*** Opening Dataset excerpts ***

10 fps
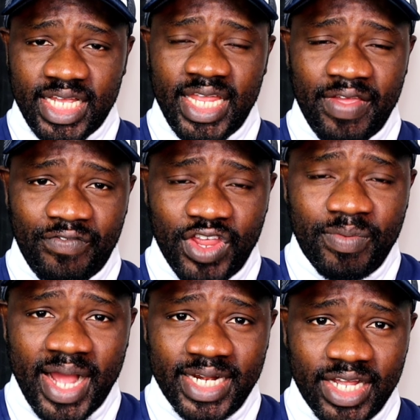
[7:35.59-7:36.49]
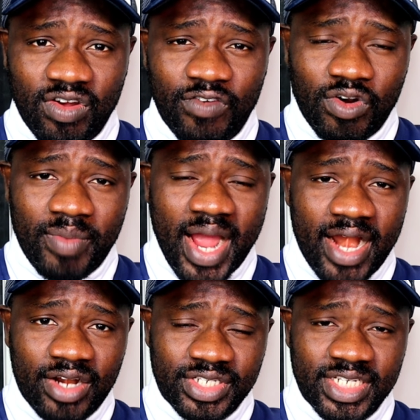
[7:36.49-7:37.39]
the feedback they got from
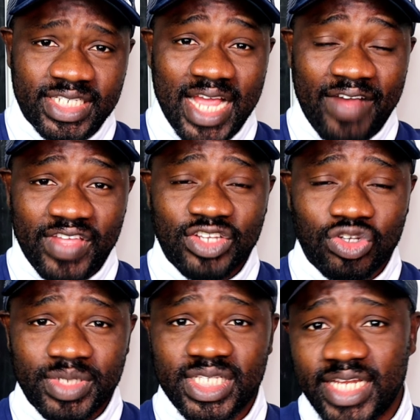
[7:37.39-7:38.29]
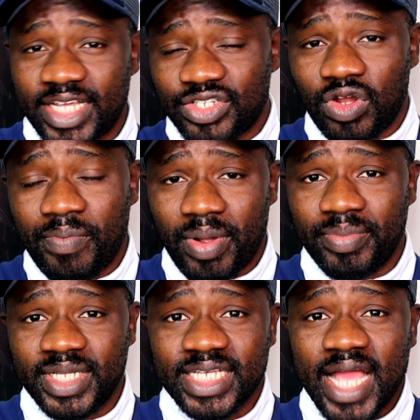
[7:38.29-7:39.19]
IRCC after submitting their study
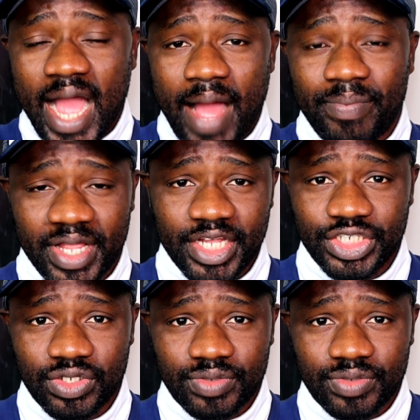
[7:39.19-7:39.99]
permit application.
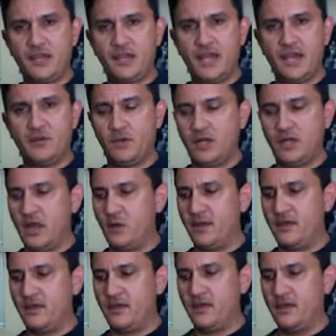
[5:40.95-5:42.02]
Again, we
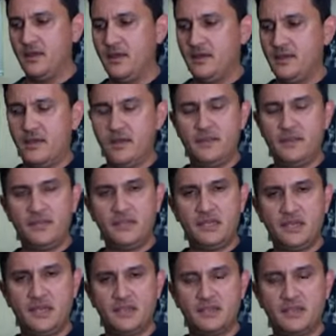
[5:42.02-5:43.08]
lower the
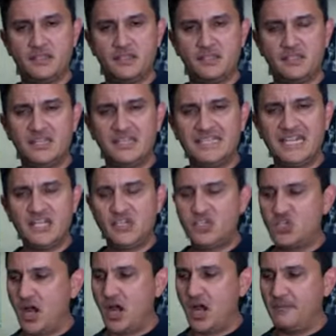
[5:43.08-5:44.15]
D
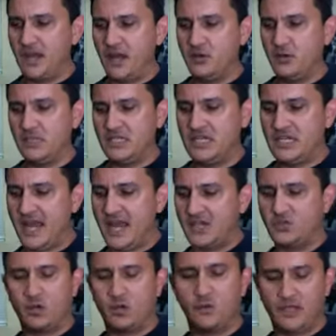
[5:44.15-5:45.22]
sharp down to a D
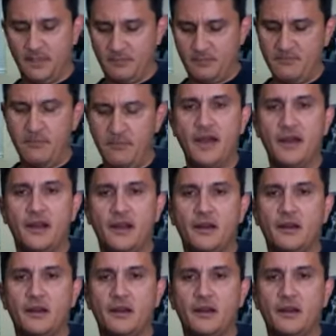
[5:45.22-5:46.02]
natural and we get B minor.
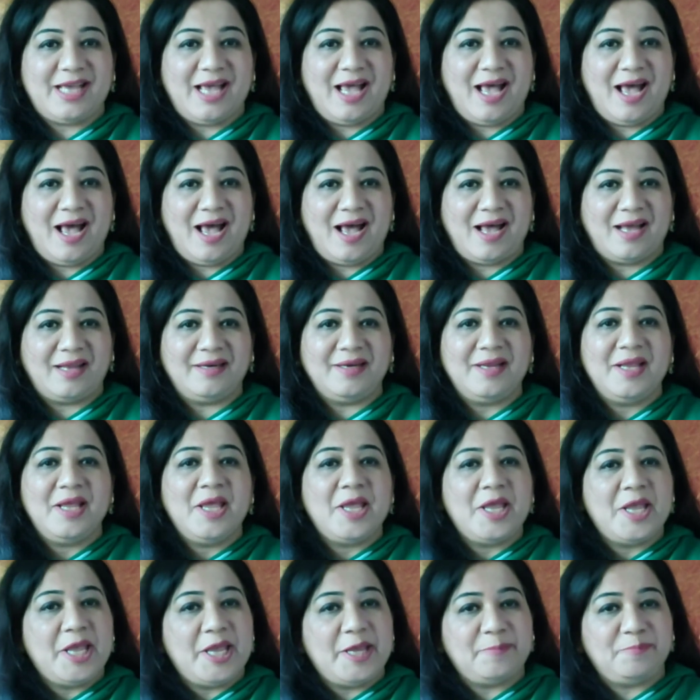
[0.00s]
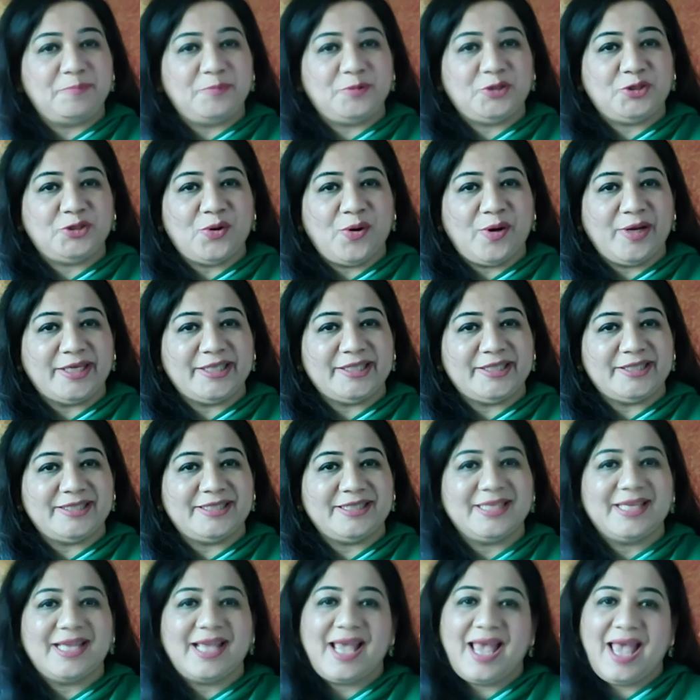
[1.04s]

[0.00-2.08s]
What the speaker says: are hip joint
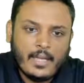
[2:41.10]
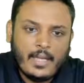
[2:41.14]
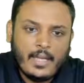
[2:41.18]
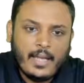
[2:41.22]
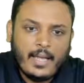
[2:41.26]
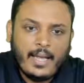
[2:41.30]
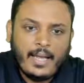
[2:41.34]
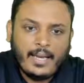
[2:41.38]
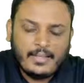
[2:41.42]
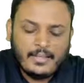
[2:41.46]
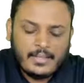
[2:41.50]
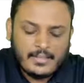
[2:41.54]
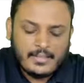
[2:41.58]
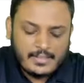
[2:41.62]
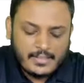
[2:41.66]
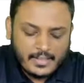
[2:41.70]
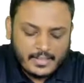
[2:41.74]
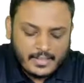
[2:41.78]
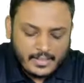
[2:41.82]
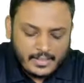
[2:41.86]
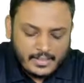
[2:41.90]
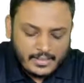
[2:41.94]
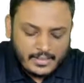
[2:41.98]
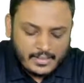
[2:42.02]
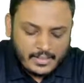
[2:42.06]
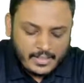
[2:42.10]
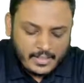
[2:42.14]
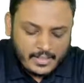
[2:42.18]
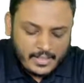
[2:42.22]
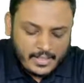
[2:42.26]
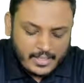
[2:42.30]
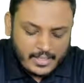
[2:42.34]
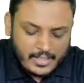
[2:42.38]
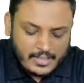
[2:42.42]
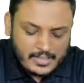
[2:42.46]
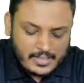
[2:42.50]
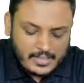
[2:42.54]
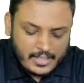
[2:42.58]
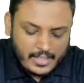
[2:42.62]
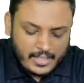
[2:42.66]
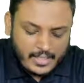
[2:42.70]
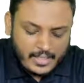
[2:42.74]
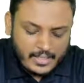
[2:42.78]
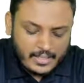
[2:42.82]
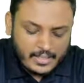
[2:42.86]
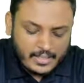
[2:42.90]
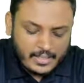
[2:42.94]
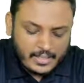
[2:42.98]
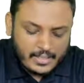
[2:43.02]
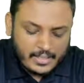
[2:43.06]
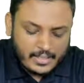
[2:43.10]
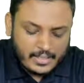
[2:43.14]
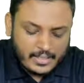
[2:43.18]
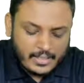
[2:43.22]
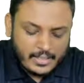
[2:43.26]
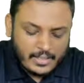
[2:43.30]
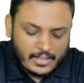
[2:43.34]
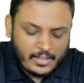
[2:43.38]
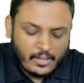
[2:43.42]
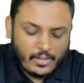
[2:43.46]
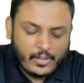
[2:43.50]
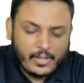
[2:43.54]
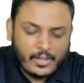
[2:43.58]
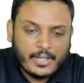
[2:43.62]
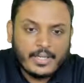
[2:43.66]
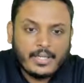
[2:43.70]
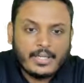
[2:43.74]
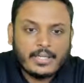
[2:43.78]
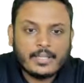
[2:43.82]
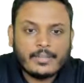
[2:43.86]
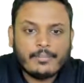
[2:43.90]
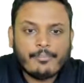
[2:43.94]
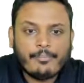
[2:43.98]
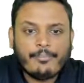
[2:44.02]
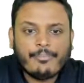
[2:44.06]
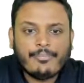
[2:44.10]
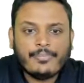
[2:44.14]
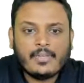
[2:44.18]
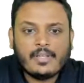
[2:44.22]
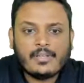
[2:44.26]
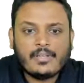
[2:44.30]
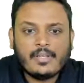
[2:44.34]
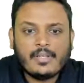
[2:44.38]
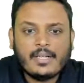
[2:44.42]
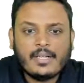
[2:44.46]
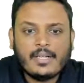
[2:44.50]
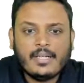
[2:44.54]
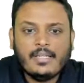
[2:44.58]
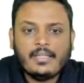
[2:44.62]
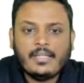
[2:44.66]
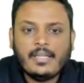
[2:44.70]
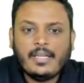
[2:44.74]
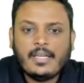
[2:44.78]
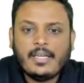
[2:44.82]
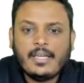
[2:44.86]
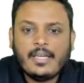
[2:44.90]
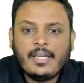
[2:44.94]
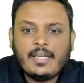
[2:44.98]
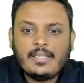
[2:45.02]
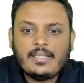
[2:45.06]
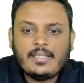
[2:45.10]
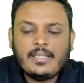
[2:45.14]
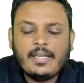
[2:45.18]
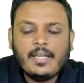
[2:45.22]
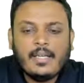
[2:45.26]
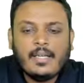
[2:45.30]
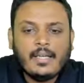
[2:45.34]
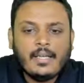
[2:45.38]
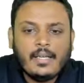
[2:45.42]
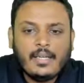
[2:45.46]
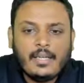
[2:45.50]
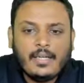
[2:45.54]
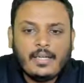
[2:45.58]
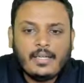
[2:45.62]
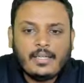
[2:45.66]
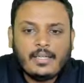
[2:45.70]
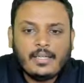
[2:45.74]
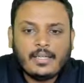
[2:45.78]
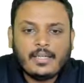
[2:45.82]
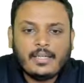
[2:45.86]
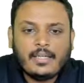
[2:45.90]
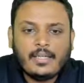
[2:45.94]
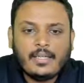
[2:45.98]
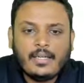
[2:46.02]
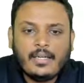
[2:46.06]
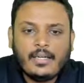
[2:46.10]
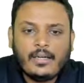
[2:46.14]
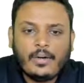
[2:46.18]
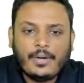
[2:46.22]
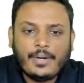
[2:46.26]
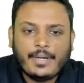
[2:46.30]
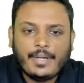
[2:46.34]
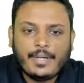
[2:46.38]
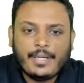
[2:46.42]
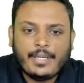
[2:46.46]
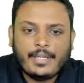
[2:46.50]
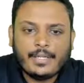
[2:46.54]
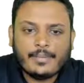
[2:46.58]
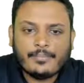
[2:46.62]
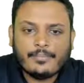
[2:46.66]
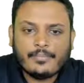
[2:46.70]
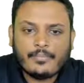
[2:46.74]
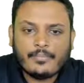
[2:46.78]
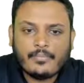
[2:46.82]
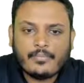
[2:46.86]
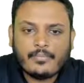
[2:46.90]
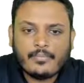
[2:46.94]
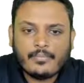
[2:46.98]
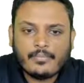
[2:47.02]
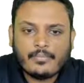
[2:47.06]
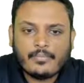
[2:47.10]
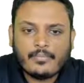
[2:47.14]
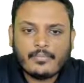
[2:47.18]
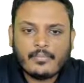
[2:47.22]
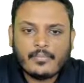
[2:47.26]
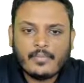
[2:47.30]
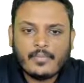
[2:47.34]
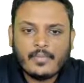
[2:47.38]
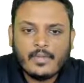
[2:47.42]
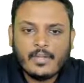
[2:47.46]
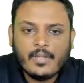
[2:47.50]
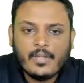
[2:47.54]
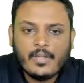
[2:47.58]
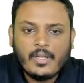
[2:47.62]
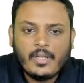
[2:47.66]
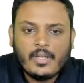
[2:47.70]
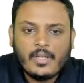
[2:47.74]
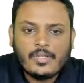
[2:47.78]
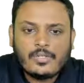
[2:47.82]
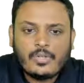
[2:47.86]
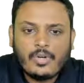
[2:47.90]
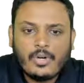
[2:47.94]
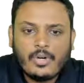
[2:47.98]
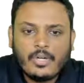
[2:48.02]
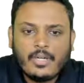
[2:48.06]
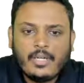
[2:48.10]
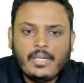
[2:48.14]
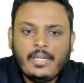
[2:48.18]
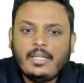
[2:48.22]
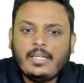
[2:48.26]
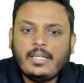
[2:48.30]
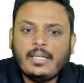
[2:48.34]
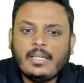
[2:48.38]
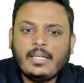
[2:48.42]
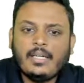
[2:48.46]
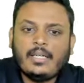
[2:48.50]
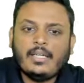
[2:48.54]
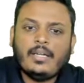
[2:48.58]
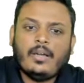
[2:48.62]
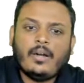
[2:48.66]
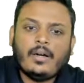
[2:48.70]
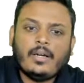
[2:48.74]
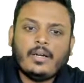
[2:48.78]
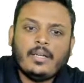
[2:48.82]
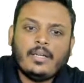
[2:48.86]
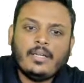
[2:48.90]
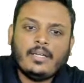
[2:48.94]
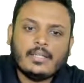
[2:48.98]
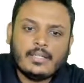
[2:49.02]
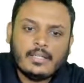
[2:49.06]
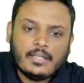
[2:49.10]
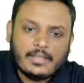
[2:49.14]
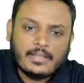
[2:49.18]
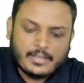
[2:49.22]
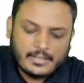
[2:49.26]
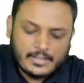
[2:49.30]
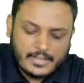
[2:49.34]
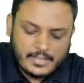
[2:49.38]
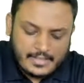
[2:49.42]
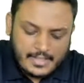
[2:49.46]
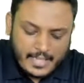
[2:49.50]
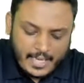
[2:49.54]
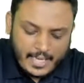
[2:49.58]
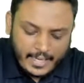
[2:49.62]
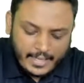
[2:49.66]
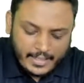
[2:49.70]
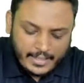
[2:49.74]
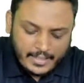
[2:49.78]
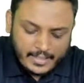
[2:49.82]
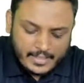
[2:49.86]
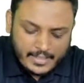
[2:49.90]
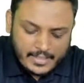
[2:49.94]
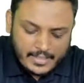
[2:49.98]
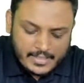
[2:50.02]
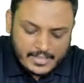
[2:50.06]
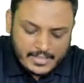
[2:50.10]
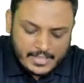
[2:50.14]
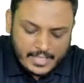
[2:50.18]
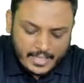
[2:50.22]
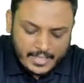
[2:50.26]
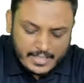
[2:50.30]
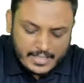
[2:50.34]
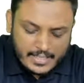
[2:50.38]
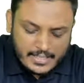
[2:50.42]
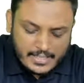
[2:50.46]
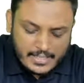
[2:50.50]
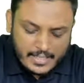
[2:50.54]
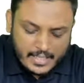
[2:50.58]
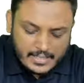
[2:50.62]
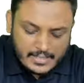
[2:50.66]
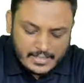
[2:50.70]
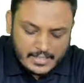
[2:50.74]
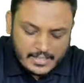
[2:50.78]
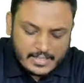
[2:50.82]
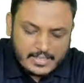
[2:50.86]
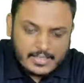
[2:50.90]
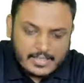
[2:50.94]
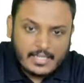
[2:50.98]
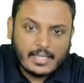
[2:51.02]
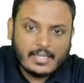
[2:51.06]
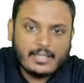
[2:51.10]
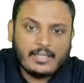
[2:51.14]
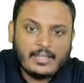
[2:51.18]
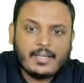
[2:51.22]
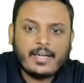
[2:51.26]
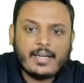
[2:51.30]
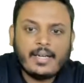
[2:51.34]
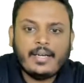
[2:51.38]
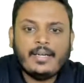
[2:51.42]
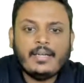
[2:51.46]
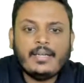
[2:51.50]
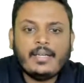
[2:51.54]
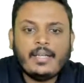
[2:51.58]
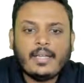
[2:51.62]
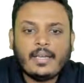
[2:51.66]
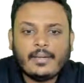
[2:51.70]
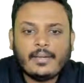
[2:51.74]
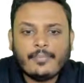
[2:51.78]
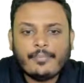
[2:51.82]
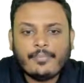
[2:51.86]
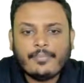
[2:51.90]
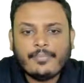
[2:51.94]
And the second thing is internal auditor. The second thing is internal auditor. So internal auditor, the standard is ISA 610.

*** Closing Dataset excerpts ***

### Task goal
From the first line to the last, output the data exactly, without the pictures.

### Exercise solution
10 fps
[7:35.59-7:36.49]
[7:36.49-7:37.39]
the feedback they got from
[7:37.39-7:38.29]
[7:38.29-7:39.19]
IRCC after submitting their study
[7:39.19-7:39.99]
permit application.
[5:40.95-5:42.02]
Again, we
[5:42.02-5:43.08]
lower the
[5:43.08-5:44.15]
D
[5:44.15-5:45.22]
sharp down to a D
[5:45.22-5:46.02]
natural and we get B minor.
[0.00s]
[1.04s]

[0.00-2.08s]
What the speaker says: are hip joint
[2:41.10]
[2:41.14]
[2:41.18]
[2:41.22]
[2:41.26]
[2:41.30]
[2:41.34]
[2:41.38]
[2:41.42]
[2:41.46]
[2:41.50]
[2:41.54]
[2:41.58]
[2:41.62]
[2:41.66]
[2:41.70]
[2:41.74]
[2:41.78]
[2:41.82]
[2:41.86]
[2:41.90]
[2:41.94]
[2:41.98]
[2:42.02]
[2:42.06]
[2:42.10]
[2:42.14]
[2:42.18]
[2:42.22]
[2:42.26]
[2:42.30]
[2:42.34]
[2:42.38]
[2:42.42]
[2:42.46]
[2:42.50]
[2:42.54]
[2:42.58]
[2:42.62]
[2:42.66]
[2:42.70]
[2:42.74]
[2:42.78]
[2:42.82]
[2:42.86]
[2:42.90]
[2:42.94]
[2:42.98]
[2:43.02]
[2:43.06]
[2:43.10]
[2:43.14]
[2:43.18]
[2:43.22]
[2:43.26]
[2:43.30]
[2:43.34]
[2:43.38]
[2:43.42]
[2:43.46]
[2:43.50]
[2:43.54]
[2:43.58]
[2:43.62]
[2:43.66]
[2:43.70]
[2:43.74]
[2:43.78]
[2:43.82]
[2:43.86]
[2:43.90]
[2:43.94]
[2:43.98]
[2:44.02]
[2:44.06]
[2:44.10]
[2:44.14]
[2:44.18]
[2:44.22]
[2:44.26]
[2:44.30]
[2:44.34]
[2:44.38]
[2:44.42]
[2:44.46]
[2:44.50]
[2:44.54]
[2:44.58]
[2:44.62]
[2:44.66]
[2:44.70]
[2:44.74]
[2:44.78]
[2:44.82]
[2:44.86]
[2:44.90]
[2:44.94]
[2:44.98]
[2:45.02]
[2:45.06]
[2:45.10]
[2:45.14]
[2:45.18]
[2:45.22]
[2:45.26]
[2:45.30]
[2:45.34]
[2:45.38]
[2:45.42]
[2:45.46]
[2:45.50]
[2:45.54]
[2:45.58]
[2:45.62]
[2:45.66]
[2:45.70]
[2:45.74]
[2:45.78]
[2:45.82]
[2:45.86]
[2:45.90]
[2:45.94]
[2:45.98]
[2:46.02]
[2:46.06]
[2:46.10]
[2:46.14]
[2:46.18]
[2:46.22]
[2:46.26]
[2:46.30]
[2:46.34]
[2:46.38]
[2:46.42]
[2:46.46]
[2:46.50]
[2:46.54]
[2:46.58]
[2:46.62]
[2:46.66]
[2:46.70]
[2:46.74]
[2:46.78]
[2:46.82]
[2:46.86]
[2:46.90]
[2:46.94]
[2:46.98]
[2:47.02]
[2:47.06]
[2:47.10]
[2:47.14]
[2:47.18]
[2:47.22]
[2:47.26]
[2:47.30]
[2:47.34]
[2:47.38]
[2:47.42]
[2:47.46]
[2:47.50]
[2:47.54]
[2:47.58]
[2:47.62]
[2:47.66]
[2:47.70]
[2:47.74]
[2:47.78]
[2:47.82]
[2:47.86]
[2:47.90]
[2:47.94]
[2:47.98]
[2:48.02]
[2:48.06]
[2:48.10]
[2:48.14]
[2:48.18]
[2:48.22]
[2:48.26]
[2:48.30]
[2:48.34]
[2:48.38]
[2:48.42]
[2:48.46]
[2:48.50]
[2:48.54]
[2:48.58]
[2:48.62]
[2:48.66]
[2:48.70]
[2:48.74]
[2:48.78]
[2:48.82]
[2:48.86]
[2:48.90]
[2:48.94]
[2:48.98]
[2:49.02]
[2:49.06]
[2:49.10]
[2:49.14]
[2:49.18]
[2:49.22]
[2:49.26]
[2:49.30]
[2:49.34]
[2:49.38]
[2:49.42]
[2:49.46]
[2:49.50]
[2:49.54]
[2:49.58]
[2:49.62]
[2:49.66]
[2:49.70]
[2:49.74]
[2:49.78]
[2:49.82]
[2:49.86]
[2:49.90]
[2:49.94]
[2:49.98]
[2:50.02]
[2:50.06]
[2:50.10]
[2:50.14]
[2:50.18]
[2:50.22]
[2:50.26]
[2:50.30]
[2:50.34]
[2:50.38]
[2:50.42]
[2:50.46]
[2:50.50]
[2:50.54]
[2:50.58]
[2:50.62]
[2:50.66]
[2:50.70]
[2:50.74]
[2:50.78]
[2:50.82]
[2:50.86]
[2:50.90]
[2:50.94]
[2:50.98]
[2:51.02]
[2:51.06]
[2:51.10]
[2:51.14]
[2:51.18]
[2:51.22]
[2:51.26]
[2:51.30]
[2:51.34]
[2:51.38]
[2:51.42]
[2:51.46]
[2:51.50]
[2:51.54]
[2:51.58]
[2:51.62]
[2:51.66]
[2:51.70]
[2:51.74]
[2:51.78]
[2:51.82]
[2:51.86]
[2:51.90]
[2:51.94]
And the second thing is internal auditor. The second thing is internal auditor. So internal auditor, the standard is ISA 610.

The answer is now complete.